**About this task:** The expected answer is the set of lines in the data below between the line holding "[0:13.00-0:14.00]" and the line holding "[0:19.00-0:19.05]", inclusive, written out exactly.

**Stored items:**
******

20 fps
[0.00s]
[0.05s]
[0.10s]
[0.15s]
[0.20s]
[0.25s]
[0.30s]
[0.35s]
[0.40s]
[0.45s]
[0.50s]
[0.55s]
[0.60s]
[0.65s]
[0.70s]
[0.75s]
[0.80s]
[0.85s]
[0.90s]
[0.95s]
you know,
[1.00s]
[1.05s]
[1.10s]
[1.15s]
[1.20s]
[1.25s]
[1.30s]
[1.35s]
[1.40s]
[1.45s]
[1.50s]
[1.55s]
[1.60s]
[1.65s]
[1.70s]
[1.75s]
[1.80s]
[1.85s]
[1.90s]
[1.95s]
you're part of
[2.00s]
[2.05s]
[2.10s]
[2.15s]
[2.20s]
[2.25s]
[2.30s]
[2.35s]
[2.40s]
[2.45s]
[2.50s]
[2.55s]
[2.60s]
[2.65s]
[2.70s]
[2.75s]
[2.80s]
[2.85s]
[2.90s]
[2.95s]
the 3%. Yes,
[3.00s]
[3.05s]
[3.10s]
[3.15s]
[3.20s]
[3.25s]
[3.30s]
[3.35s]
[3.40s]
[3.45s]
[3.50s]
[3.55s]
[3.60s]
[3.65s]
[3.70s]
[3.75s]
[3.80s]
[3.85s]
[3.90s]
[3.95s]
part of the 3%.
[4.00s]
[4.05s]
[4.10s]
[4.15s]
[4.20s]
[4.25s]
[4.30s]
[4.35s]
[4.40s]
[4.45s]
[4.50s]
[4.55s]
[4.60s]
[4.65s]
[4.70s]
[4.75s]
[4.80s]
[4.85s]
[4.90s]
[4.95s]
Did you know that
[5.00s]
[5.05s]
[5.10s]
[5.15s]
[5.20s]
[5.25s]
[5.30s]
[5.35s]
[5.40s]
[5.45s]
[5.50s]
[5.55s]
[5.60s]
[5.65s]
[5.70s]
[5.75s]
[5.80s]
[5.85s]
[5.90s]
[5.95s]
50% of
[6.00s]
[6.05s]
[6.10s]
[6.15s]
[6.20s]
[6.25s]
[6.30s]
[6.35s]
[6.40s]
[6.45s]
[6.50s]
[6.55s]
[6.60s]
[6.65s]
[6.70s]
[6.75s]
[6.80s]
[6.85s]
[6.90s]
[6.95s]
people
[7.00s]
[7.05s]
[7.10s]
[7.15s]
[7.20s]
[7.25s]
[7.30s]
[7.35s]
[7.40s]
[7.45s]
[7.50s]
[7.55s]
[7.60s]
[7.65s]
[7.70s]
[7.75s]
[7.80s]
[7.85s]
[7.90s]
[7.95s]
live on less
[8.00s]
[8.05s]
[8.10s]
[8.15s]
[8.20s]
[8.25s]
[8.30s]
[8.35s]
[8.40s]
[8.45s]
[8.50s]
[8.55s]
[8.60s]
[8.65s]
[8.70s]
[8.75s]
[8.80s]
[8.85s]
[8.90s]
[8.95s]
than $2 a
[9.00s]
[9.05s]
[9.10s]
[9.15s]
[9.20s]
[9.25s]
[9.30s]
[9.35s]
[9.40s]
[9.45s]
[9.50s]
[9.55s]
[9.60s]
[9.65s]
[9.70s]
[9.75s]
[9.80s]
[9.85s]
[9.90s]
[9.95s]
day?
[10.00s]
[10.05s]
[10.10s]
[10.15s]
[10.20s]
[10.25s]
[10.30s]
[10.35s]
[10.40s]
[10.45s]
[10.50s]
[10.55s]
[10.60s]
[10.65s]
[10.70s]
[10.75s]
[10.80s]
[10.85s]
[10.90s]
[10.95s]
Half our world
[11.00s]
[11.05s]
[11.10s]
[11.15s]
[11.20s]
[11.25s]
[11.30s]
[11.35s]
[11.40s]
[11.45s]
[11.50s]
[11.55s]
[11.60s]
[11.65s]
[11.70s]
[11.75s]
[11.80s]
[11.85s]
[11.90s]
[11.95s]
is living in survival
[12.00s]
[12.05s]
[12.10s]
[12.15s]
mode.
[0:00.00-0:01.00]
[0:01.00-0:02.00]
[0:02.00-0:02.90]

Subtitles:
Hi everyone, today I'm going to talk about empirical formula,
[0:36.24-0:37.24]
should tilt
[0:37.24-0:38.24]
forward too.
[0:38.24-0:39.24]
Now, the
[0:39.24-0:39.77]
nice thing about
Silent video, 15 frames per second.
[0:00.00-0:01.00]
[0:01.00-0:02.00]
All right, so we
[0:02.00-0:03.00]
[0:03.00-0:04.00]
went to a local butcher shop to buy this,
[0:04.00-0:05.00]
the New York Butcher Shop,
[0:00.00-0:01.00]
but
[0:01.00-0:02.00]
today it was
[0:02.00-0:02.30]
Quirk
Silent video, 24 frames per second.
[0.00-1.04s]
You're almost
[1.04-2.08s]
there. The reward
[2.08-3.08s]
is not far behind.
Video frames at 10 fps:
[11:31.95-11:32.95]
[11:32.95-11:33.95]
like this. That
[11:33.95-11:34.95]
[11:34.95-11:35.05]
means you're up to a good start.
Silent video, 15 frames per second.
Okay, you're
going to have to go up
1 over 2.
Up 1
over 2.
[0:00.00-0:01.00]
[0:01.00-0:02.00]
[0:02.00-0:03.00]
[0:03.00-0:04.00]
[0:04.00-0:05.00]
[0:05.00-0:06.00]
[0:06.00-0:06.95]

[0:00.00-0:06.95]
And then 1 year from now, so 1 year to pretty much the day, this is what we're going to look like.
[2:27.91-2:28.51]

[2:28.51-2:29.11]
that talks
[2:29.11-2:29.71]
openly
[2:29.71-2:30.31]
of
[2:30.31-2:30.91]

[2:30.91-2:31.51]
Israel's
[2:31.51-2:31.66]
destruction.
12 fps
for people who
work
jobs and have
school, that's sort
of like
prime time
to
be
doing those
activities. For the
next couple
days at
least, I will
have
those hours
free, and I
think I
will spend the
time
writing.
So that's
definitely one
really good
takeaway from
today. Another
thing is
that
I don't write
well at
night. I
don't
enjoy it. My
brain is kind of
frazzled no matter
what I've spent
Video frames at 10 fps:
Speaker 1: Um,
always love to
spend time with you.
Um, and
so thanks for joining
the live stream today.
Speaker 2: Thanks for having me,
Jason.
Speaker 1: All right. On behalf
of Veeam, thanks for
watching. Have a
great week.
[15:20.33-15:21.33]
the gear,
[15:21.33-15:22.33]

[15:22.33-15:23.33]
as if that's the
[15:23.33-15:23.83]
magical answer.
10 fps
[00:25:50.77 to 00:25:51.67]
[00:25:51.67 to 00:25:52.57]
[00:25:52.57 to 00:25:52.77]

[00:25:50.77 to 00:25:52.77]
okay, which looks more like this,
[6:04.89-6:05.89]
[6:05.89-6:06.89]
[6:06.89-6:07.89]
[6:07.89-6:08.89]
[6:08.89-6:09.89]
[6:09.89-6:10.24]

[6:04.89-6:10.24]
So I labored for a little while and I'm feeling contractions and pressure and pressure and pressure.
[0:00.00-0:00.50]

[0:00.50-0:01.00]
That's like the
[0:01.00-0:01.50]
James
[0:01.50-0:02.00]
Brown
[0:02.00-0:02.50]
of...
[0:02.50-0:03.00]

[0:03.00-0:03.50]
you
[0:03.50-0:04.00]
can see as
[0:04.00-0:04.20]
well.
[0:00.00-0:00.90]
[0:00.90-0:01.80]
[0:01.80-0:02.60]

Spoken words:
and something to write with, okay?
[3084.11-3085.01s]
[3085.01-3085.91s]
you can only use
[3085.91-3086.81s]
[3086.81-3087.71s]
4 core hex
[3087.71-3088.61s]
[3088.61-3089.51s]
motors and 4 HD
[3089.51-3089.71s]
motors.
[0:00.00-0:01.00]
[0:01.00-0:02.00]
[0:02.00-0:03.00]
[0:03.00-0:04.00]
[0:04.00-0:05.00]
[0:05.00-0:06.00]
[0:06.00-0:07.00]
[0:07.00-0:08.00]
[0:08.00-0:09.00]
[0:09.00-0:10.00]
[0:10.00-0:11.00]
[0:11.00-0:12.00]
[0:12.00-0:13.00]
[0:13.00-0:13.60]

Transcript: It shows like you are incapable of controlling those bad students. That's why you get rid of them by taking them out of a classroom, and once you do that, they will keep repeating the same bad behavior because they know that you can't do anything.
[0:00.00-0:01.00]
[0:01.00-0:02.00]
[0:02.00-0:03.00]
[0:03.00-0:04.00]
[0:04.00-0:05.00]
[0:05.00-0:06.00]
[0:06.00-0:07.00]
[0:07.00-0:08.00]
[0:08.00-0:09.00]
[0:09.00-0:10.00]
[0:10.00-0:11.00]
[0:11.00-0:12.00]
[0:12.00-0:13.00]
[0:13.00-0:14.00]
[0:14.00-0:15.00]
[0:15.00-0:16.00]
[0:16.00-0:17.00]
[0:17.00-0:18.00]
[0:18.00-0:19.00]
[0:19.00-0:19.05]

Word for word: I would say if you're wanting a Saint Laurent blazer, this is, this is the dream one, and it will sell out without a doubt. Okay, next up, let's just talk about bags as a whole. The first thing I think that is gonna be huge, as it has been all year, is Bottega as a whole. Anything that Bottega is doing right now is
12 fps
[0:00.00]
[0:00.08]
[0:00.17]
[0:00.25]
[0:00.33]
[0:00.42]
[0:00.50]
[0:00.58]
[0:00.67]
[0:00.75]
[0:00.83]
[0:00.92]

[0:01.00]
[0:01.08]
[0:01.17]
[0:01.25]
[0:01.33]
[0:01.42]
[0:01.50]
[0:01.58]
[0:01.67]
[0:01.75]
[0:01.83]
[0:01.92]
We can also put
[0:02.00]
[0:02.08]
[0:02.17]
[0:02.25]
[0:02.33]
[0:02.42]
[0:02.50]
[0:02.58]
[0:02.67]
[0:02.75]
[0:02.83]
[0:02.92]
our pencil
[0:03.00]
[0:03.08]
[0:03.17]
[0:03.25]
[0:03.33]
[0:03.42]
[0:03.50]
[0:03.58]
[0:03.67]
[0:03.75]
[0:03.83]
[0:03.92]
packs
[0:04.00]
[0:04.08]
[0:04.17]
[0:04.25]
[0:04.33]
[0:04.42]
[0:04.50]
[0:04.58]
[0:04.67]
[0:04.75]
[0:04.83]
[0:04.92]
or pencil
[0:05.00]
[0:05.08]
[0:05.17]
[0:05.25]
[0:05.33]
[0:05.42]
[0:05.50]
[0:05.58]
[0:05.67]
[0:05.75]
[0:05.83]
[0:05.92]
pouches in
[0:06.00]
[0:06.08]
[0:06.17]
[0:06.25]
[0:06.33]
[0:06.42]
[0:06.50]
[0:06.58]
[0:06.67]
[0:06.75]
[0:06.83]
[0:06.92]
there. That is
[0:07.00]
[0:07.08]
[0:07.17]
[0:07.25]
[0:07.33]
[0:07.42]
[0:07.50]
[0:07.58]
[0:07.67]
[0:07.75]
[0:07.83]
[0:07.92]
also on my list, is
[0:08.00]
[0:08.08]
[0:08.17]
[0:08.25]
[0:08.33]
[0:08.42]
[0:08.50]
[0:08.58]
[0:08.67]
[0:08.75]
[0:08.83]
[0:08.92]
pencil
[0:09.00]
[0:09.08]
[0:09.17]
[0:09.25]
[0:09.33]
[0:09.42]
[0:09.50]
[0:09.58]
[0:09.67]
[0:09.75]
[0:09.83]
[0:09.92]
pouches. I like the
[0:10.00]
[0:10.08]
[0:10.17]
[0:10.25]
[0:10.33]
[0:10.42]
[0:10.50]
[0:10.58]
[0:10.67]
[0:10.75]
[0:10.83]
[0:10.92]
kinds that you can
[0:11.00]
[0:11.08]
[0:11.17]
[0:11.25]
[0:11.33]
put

******

**Answer section:**
[0:13.00-0:14.00]
[0:14.00-0:15.00]
[0:15.00-0:16.00]
[0:16.00-0:17.00]
[0:17.00-0:18.00]
[0:18.00-0:19.00]
[0:19.00-0:19.05]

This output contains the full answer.